**YOUR GOAL:** The complete listing goes into the output exactly, without its pictures.

**SUPPLIED ENTRIES:**
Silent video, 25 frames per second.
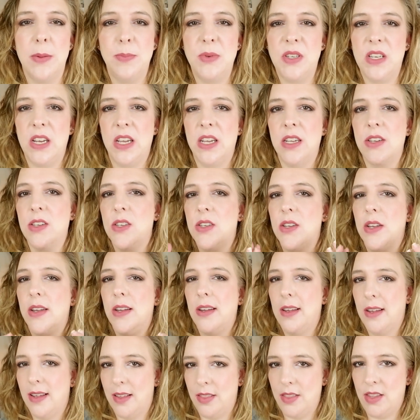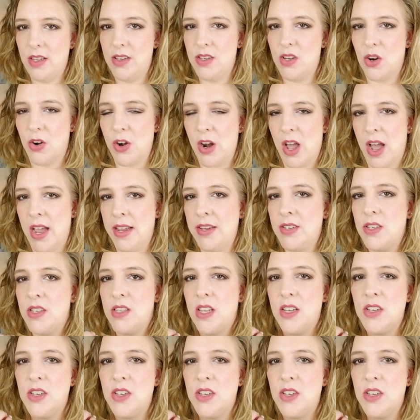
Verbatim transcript: lipsticks, these are nice.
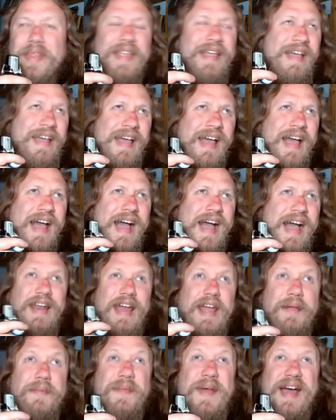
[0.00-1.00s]
I like
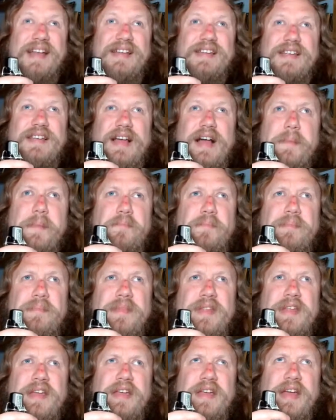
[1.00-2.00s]
that.
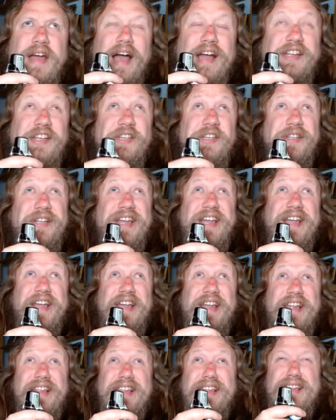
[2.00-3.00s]
I just
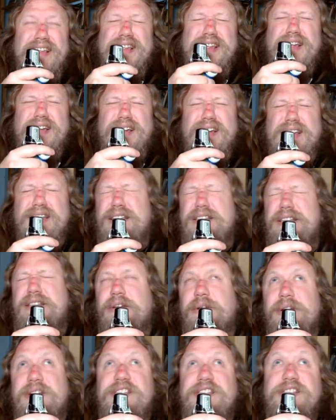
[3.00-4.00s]
don't
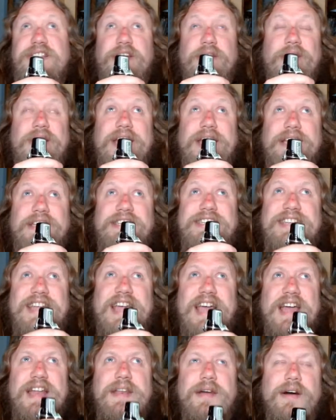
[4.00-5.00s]
necessarily can
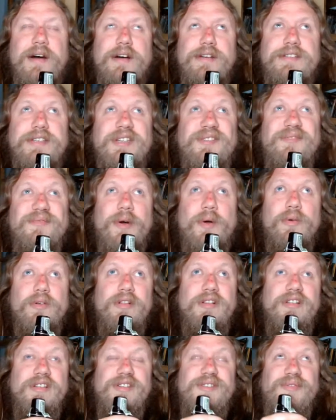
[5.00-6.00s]
stand Ozzy's
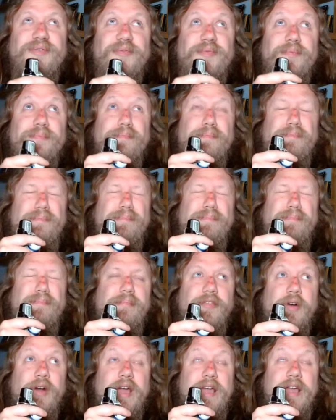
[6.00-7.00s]
vocals for
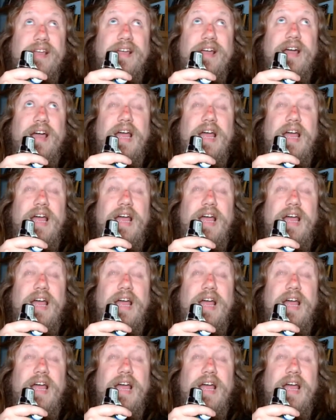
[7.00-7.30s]
like a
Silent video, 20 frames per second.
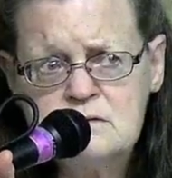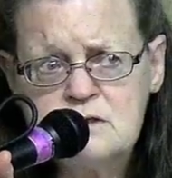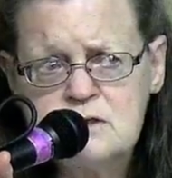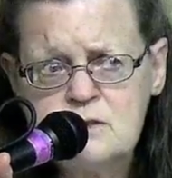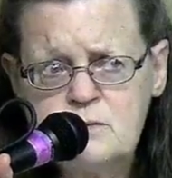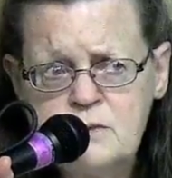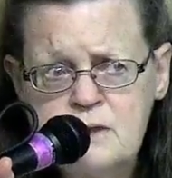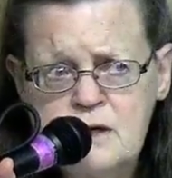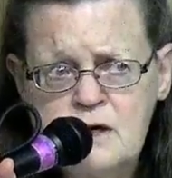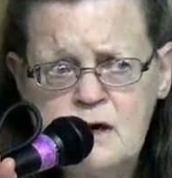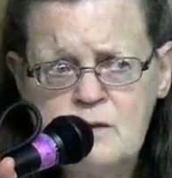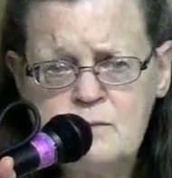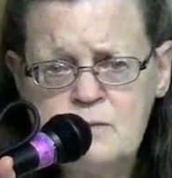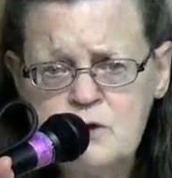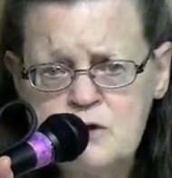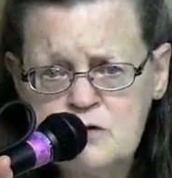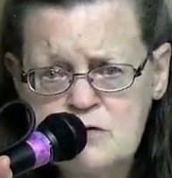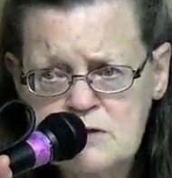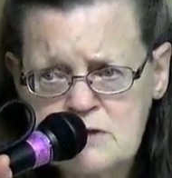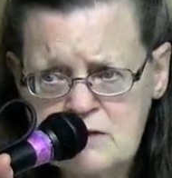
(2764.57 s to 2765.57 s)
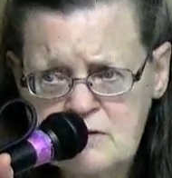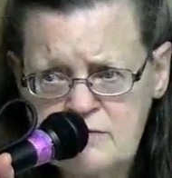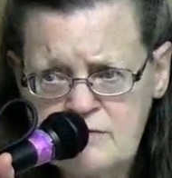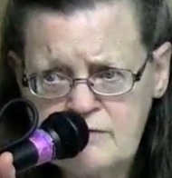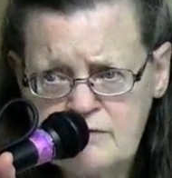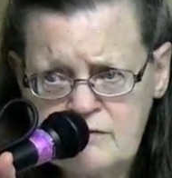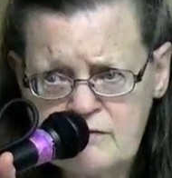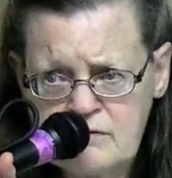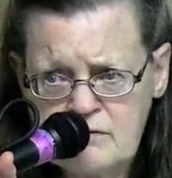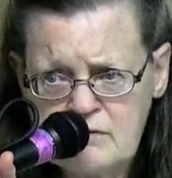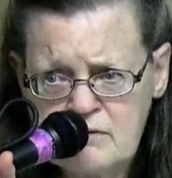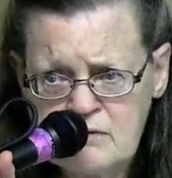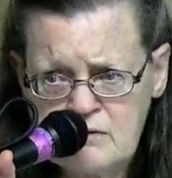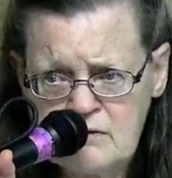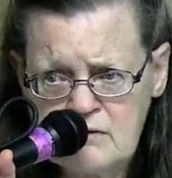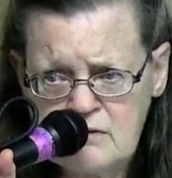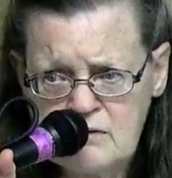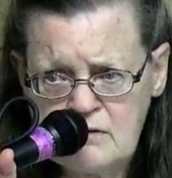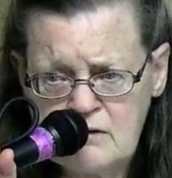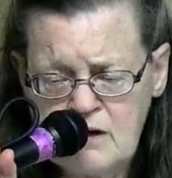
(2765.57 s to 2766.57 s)
to be abusive
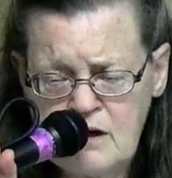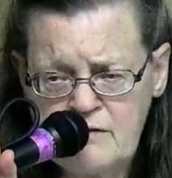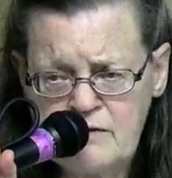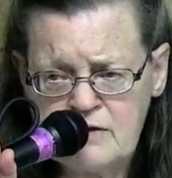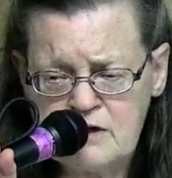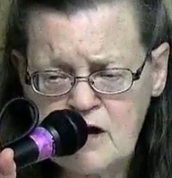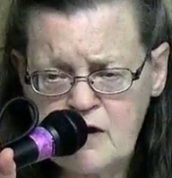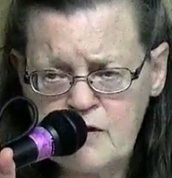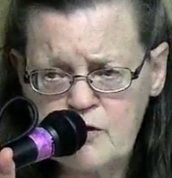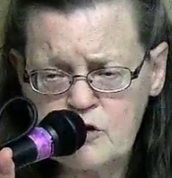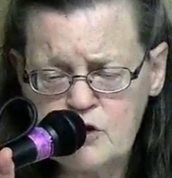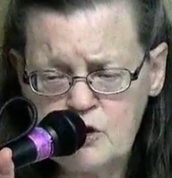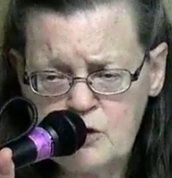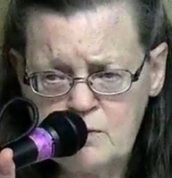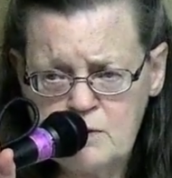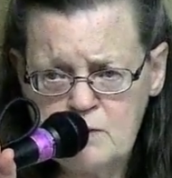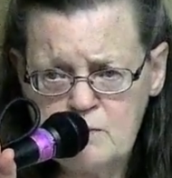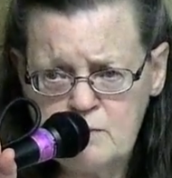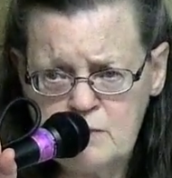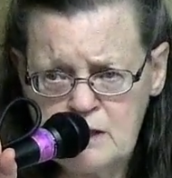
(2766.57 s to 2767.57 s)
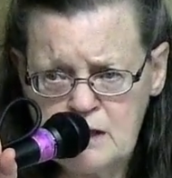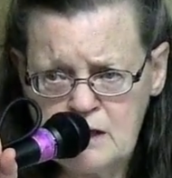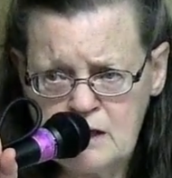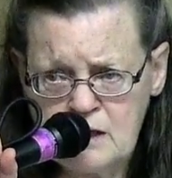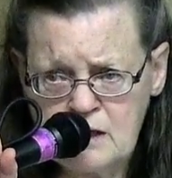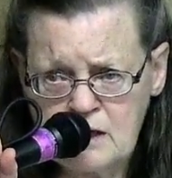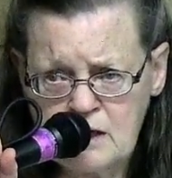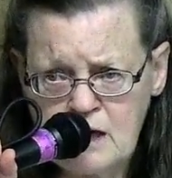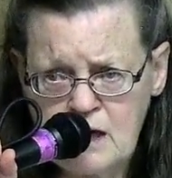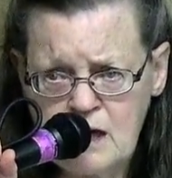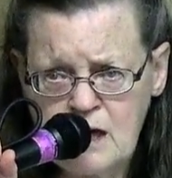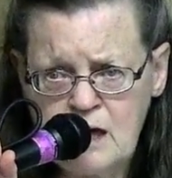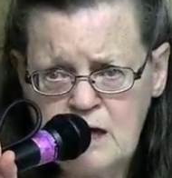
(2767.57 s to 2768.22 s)
of another human being,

**WRITTEN ANSWER:**
Silent video, 25 frames per second.
Verbatim transcript: lipsticks, these are nice.
[0.00-1.00s]
I like
[1.00-2.00s]
that.
[2.00-3.00s]
I just
[3.00-4.00s]
don't
[4.00-5.00s]
necessarily can
[5.00-6.00s]
stand Ozzy's
[6.00-7.00s]
vocals for
[7.00-7.30s]
like a
Silent video, 20 frames per second.
(2764.57 s to 2765.57 s)
(2765.57 s to 2766.57 s)
to be abusive
(2766.57 s to 2767.57 s)
(2767.57 s to 2768.22 s)
of another human being,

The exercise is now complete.